▶ _Problem statement_
The records must be repeated exactly and in their entirety.

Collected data

· · · · ·

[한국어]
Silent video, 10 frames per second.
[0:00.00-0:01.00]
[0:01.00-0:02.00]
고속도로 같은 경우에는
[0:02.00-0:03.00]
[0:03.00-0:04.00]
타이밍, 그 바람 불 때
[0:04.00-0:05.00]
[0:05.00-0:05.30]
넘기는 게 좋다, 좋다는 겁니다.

· · · · ·

▶ _Your solution_
[한국어]
Silent video, 10 frames per second.
[0:00.00-0:01.00]
[0:01.00-0:02.00]
고속도로 같은 경우에는
[0:02.00-0:03.00]
[0:03.00-0:04.00]
타이밍, 그 바람 불 때
[0:04.00-0:05.00]
[0:05.00-0:05.30]
넘기는 게 좋다, 좋다는 겁니다.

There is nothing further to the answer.